Another talkie is Huntingdon’s Hero (1934), shot in Pennsylvania by traveling showman Donald Newland (aka The Consolidated Film Producers of California). This is a relatively ambitious, crudely charming comedy with song interludes and product placement (a Chrysler), and you hear Newland’s directions at various points. The final sequence is weirdly meta-cinematic, as Newland pans across the audience in a theatre where this film would be broadcast the following week, so they should show up and sit in these seats to watch themselves watching themselves in these seats. Fascinating. I’d like to see a movie about a guy who did this for a living. Maybe it would be a bit like Paper Moon meets The Great Waldo Pepper, but perhaps I date myself with this wish.

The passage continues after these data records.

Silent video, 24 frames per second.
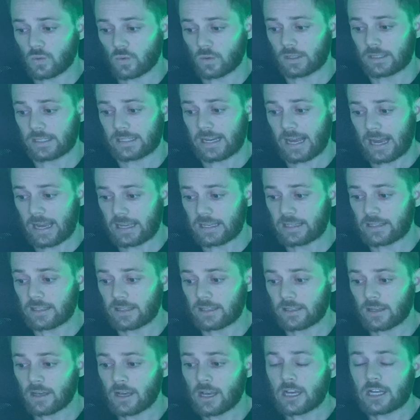
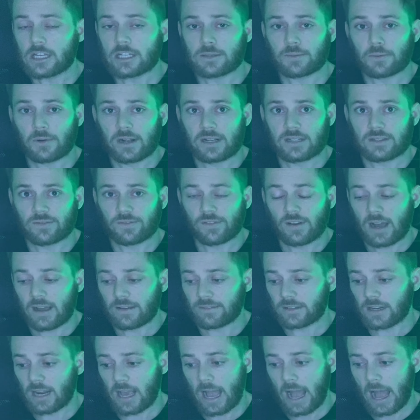190. Spreads
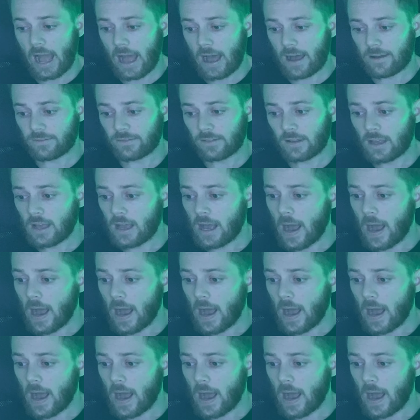five and a half.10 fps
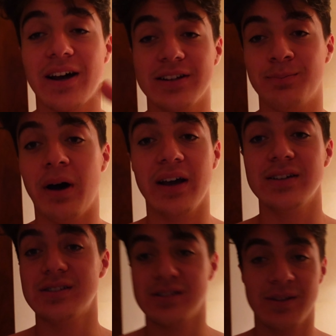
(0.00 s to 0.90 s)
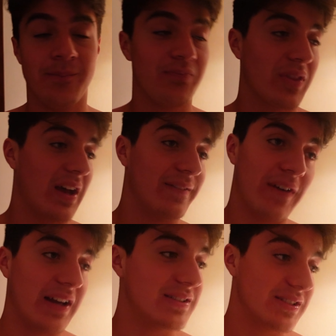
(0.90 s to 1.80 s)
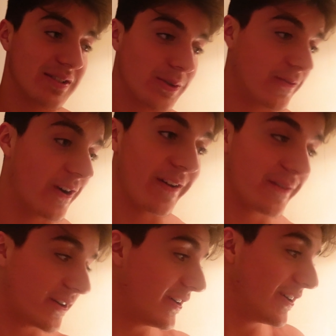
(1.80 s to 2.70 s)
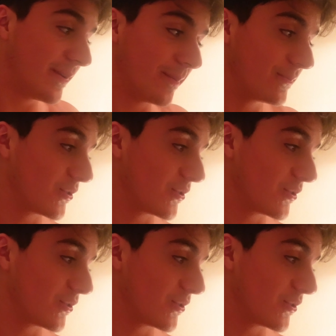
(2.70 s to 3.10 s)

advice, advices or whatever.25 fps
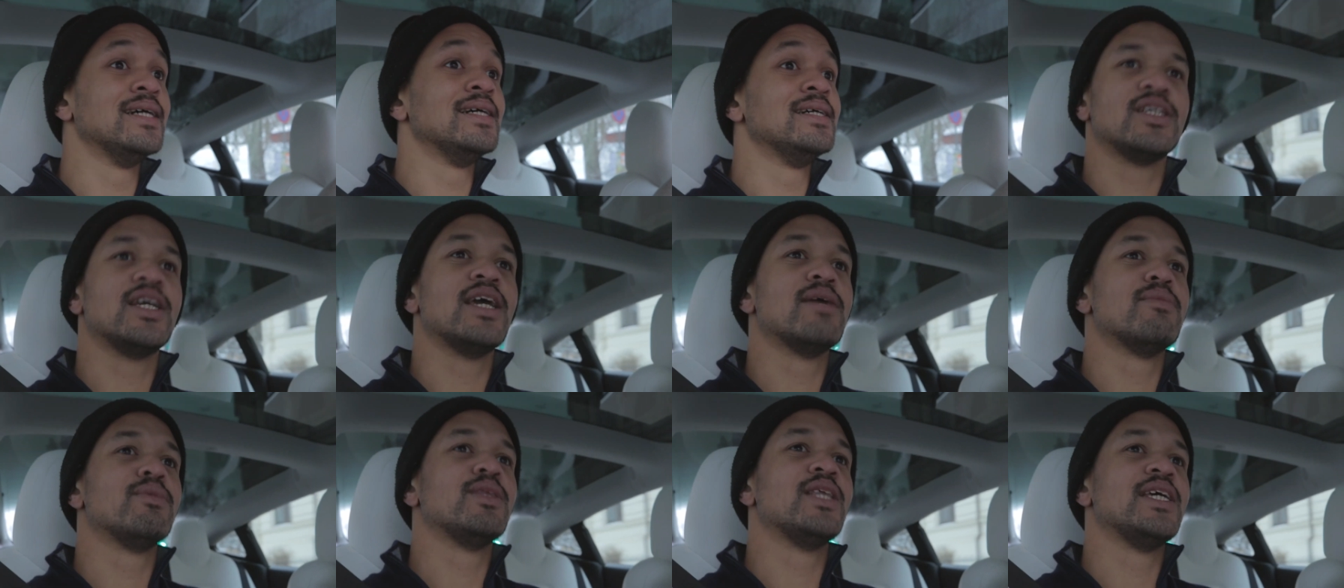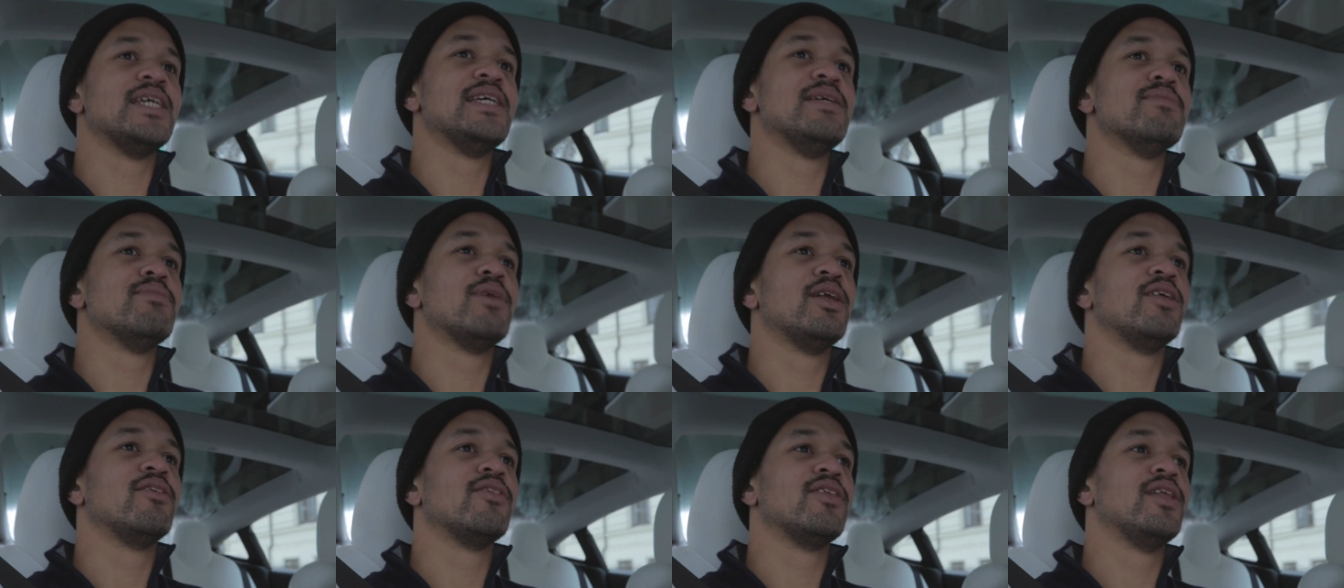She gave me the
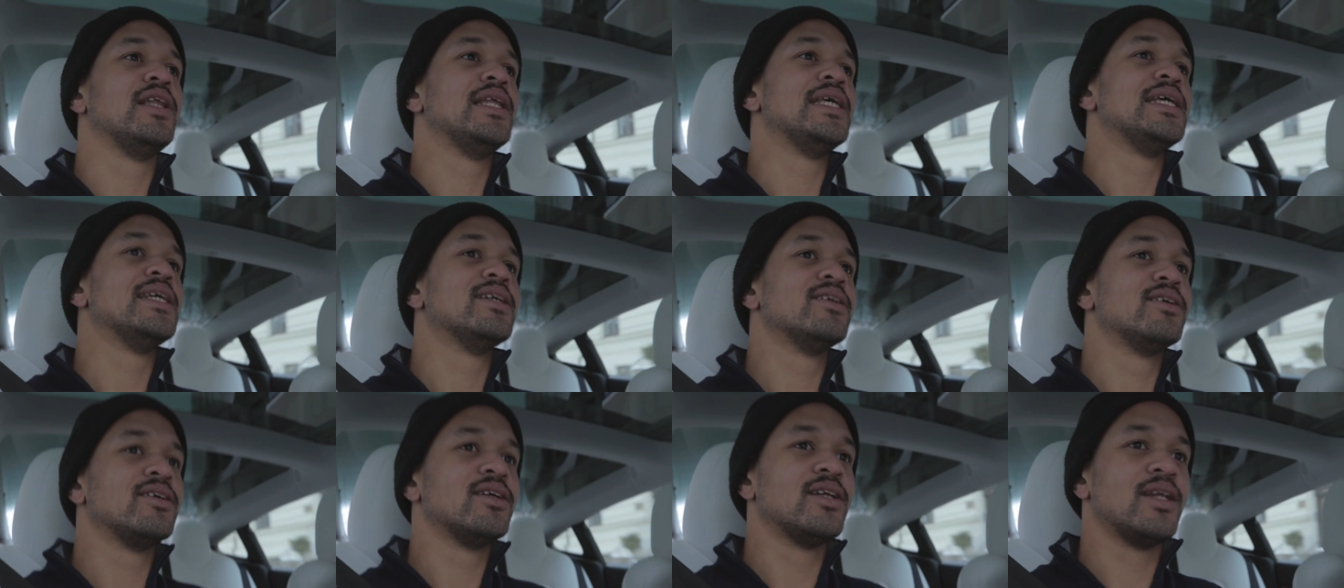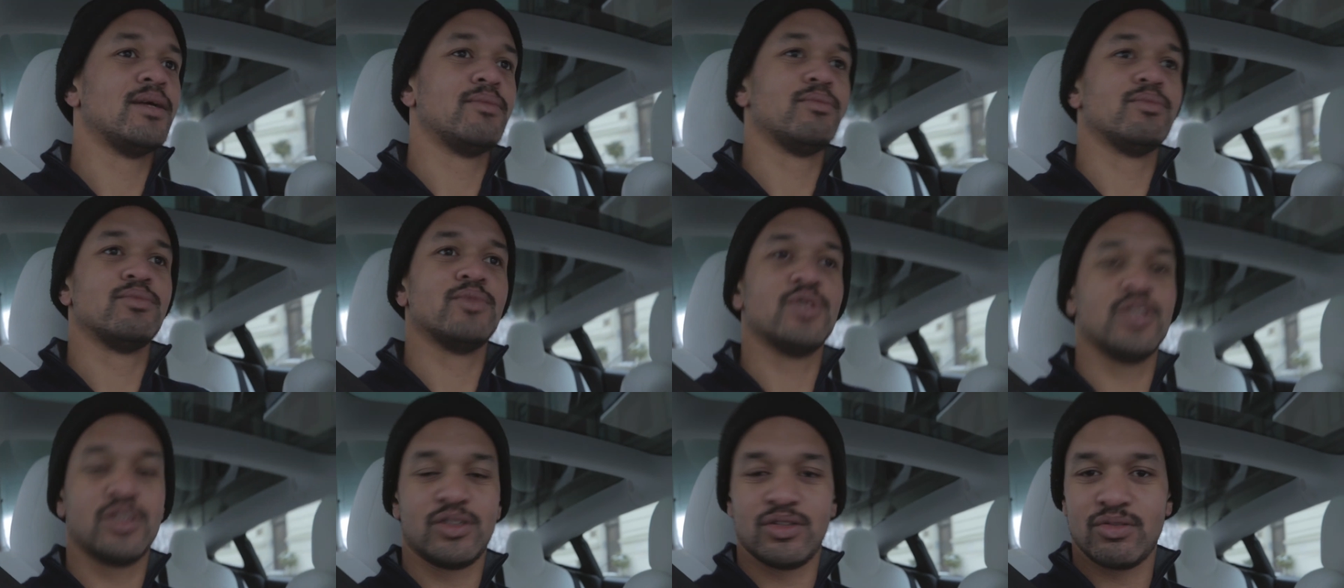email of the leader, and
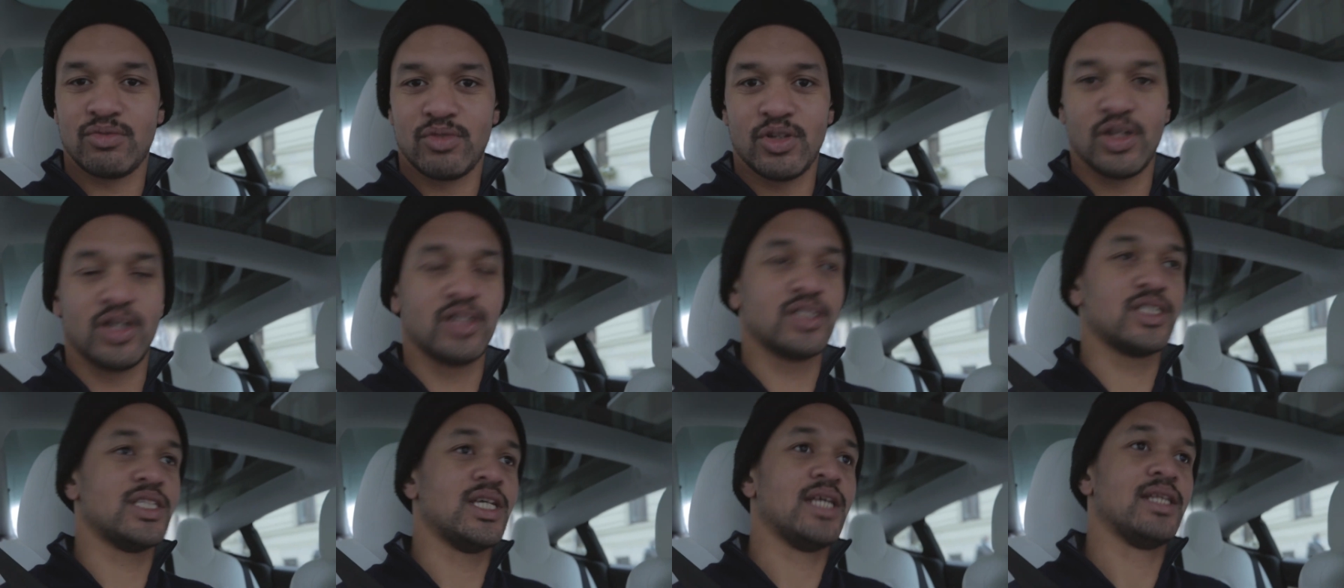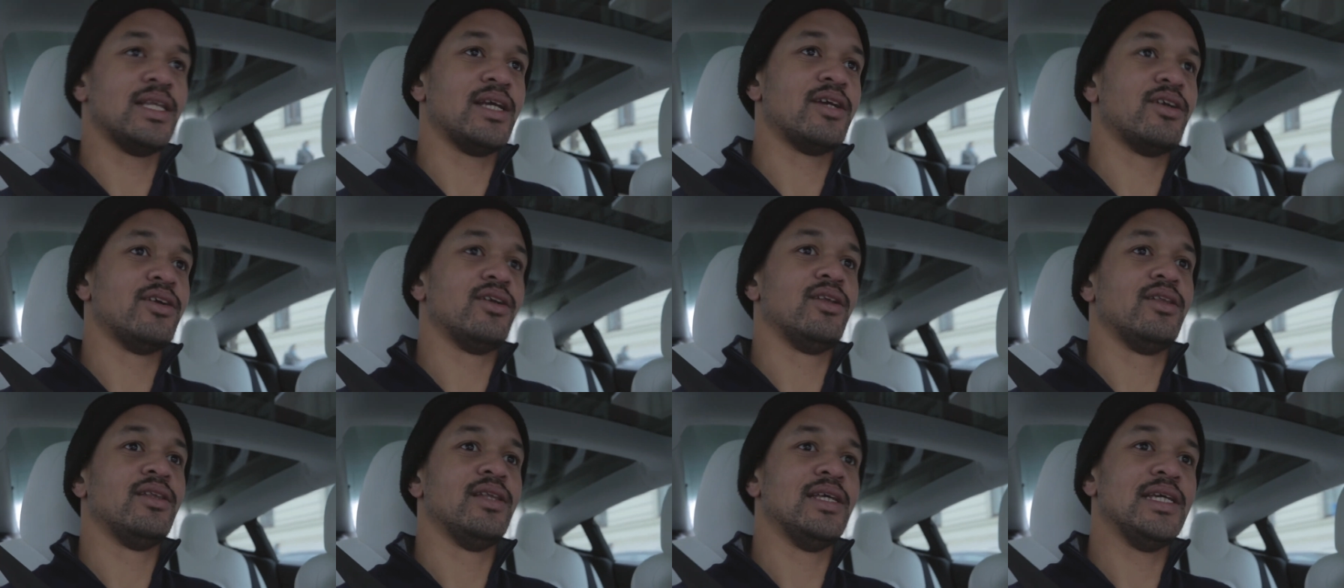I'm just gonna send her
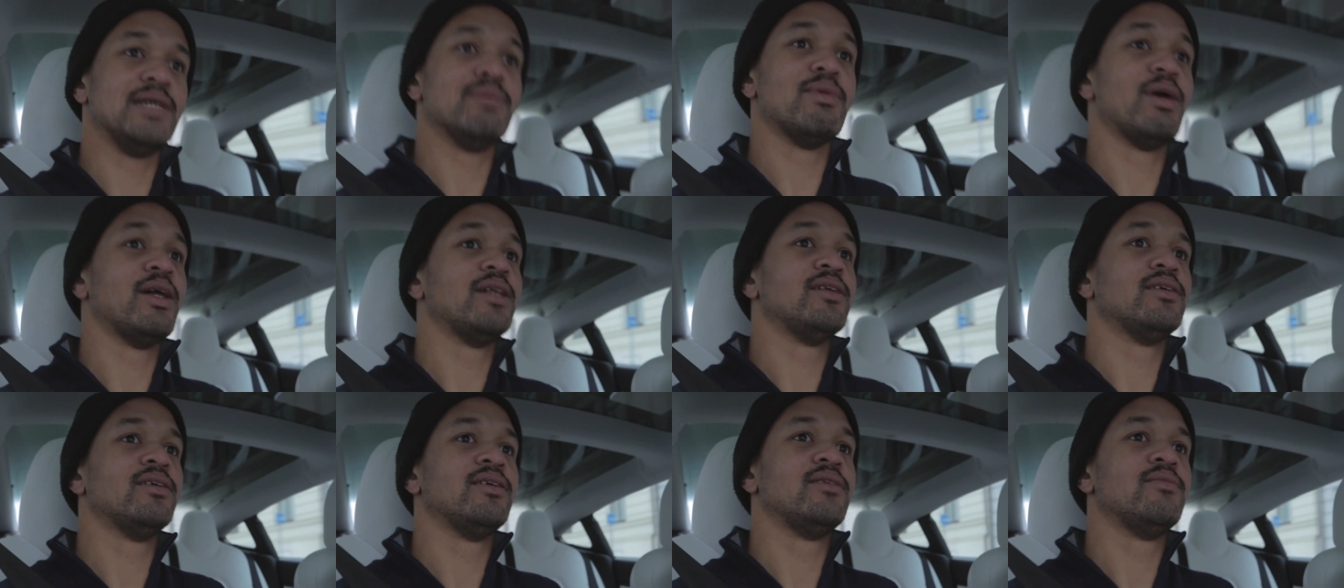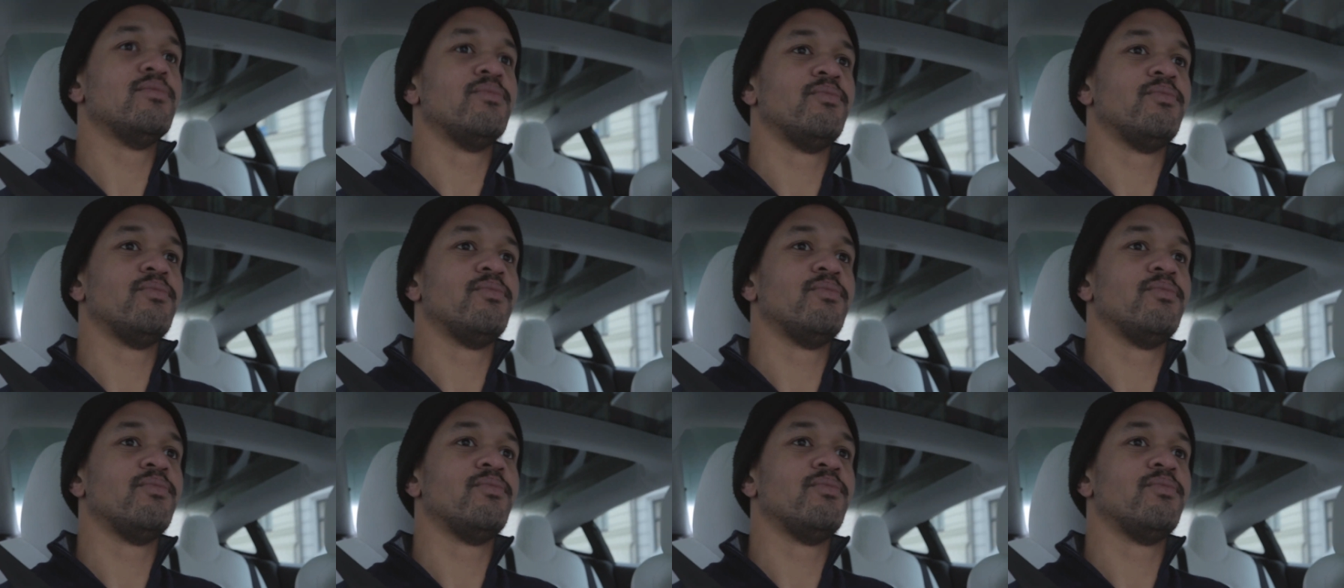an email.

The other documentary here is Iain Kennedy’s Palace of Silents: The Silent Movie Theatre of Los Angeles (2010). The interviewees recount the tale of the only movie theatre in America still devoted to regular showings of silent films. We follow the story from its founding on Fairfax Avenue in 1942 through a change in ownership, a sensational murder, and more recent turnovers and refashionings. Some people may scratch their heads, but anyone who loves silent cinema will be engaged by this loving glimpse at a fannish subculture that still reinvents itself as young people discover silents, sometimes in hip new musical contexts.

Silent movies never die, though some of them fade away. The people in and around them die, and that precious sense of evanescence suffuses this movie as much as the love and hope expressed by its participants, all touched by the fever. Flicker Alley does as much as anyone to promote this appreciation, and this lovingly assembled item is a small part.